= Michael Steck (Indian agent) =

Physician and Indian Agent (1818–1880)

Michael Steck (1818–1880) was a medical doctor, Indian Agent (1852–1863), and Superintendent of Indian Affairs (1863–1865) in New Mexico Territory.

== Early life and education ==
Steck was the eldest son born to John and Elizabeth Hill Steck, in Hughesville, Pennsylvania, on October 8, 1818. He graduated in 1842, from Jefferson Medical College in Philadelphia. For a time he practiced medicine in Mifflinville, Pennsylvania, where he met and married his first wife, Roseanna Harvey. He came to New Mexico in 1849, as a contract physician for the U. S. Army, paid $1,554, with his wife who suffered from tuberculosis.

== Career ==
Steck became a temporary Indian Agent, for the Southern Apache (Chiricahua), at Fort Webster in 1853. In 1854 his position became permanent, his work winning the trust of the Apache leaders, and working with the military forces in the area to keep the peace, brought with it the support of several military officers in the Territory, who wrote a recommendation to the president, citing his "...knowledge of the country, and the Indians, their language and habits." With the appointment the location of his agency was moved from the dilapidated Fort Webster to the new Fort Thorn where it would remain until 1859.

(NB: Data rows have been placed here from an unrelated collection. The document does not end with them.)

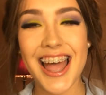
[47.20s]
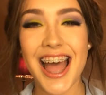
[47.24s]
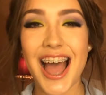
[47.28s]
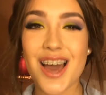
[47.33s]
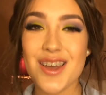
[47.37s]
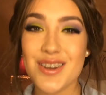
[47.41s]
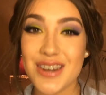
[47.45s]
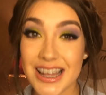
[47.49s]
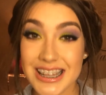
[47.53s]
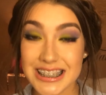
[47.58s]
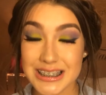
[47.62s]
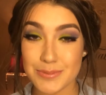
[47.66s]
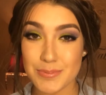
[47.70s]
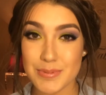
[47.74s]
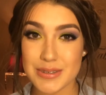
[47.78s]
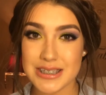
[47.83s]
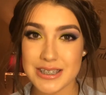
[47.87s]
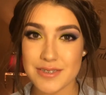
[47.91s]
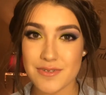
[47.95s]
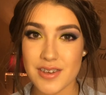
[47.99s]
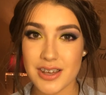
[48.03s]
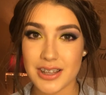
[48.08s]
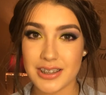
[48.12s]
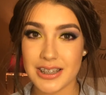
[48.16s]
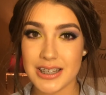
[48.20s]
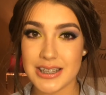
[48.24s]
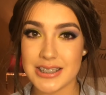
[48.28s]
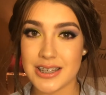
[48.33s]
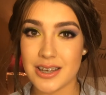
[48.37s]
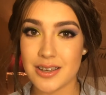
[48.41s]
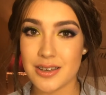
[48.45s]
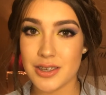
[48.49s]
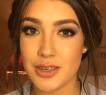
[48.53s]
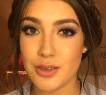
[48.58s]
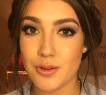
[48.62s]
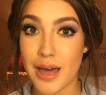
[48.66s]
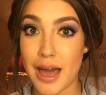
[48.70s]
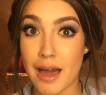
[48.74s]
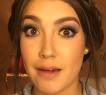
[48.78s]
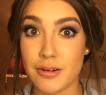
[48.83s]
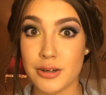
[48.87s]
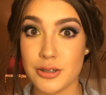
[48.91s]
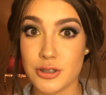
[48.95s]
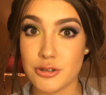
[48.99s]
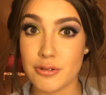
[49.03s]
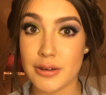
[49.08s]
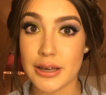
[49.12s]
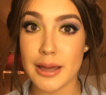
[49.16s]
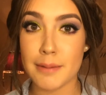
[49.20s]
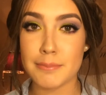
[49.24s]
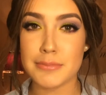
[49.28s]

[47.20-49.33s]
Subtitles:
I'm not specifically telling you how to do it.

In 1859, Steck proposed a reservation for the Chiricahua in the vicinity of Santa Lucia Springs in the upper Gila River. By 1860, the reservation had been approved but with the coming of the American Civil War and after the attacks on the Apache leader Mangus Coloradas by miners from Pinos Altos and the killing of Cochise's family members by the U. S. Army in the Bascom Affair in 1861 set off the Apache Wars, dooming the proposed reservation and Steck's hopes for a peace with the Apache.

Following the repulse of the Confederate invasion of New Mexico, Steck was appointed Superintendent of Indian Affairs in New Mexico Territory by Abraham Lincoln in 1863. Steck, an initial supporter of General Carleton’s plan to defeat the Navajo to make New Mexico safe and to civilize, Christianize both the Navajos and the Mescalero Apaches by transforming them into sedentary farmers. John A. Clark, Surveyor General of New Mexico wrote to Steck in October 1863, only 4,000 acres of land were arable in the Bosque Redondo reserve. Later increased to 6,000 acres, it was still far less than what would be needed to feed 9,000 Navajo and the Mescalero Apaches. When he realized the general had misjudged both the large size of the Navajo population (more than 9,000 captives) and the poor agricultural potential of the land near Fort Sumner, Steck opposed Carlton's plans. Steck argued that the Navajos should have a reservation in their own homeland and that it was impractical to resettle them in Apache territory on such inadequate lands. However, he was ignored by Carlton with disastrous results for the Navajo.

Following his resignation from the Superintendency in 1865, he became involved with the New Mexico Mining Company from 1865 to 1880. In 1867, he was elected to the New Mexico Territorial Legislature from Santa Fe county and served in the house of representatives, 1867-1868 session. Upon his return to Pennsylvania, he worked with the Muncy Creek Railway from 1873 to 1877.

== Personal life ==
In 1863, Steck's one-year-old son born in July 1862, died August 1862, in Santa Fe and was soon followed by his wife on October 3, 1864. He subsequently married Elizabeth Wood and they had three children.

== Death ==
He purchased land in Winchester, Virginia, in 1880, and died on October 4, 1880, in Winchester, Frederick County, Virginia, of a cerebral hemorrhage while fishing.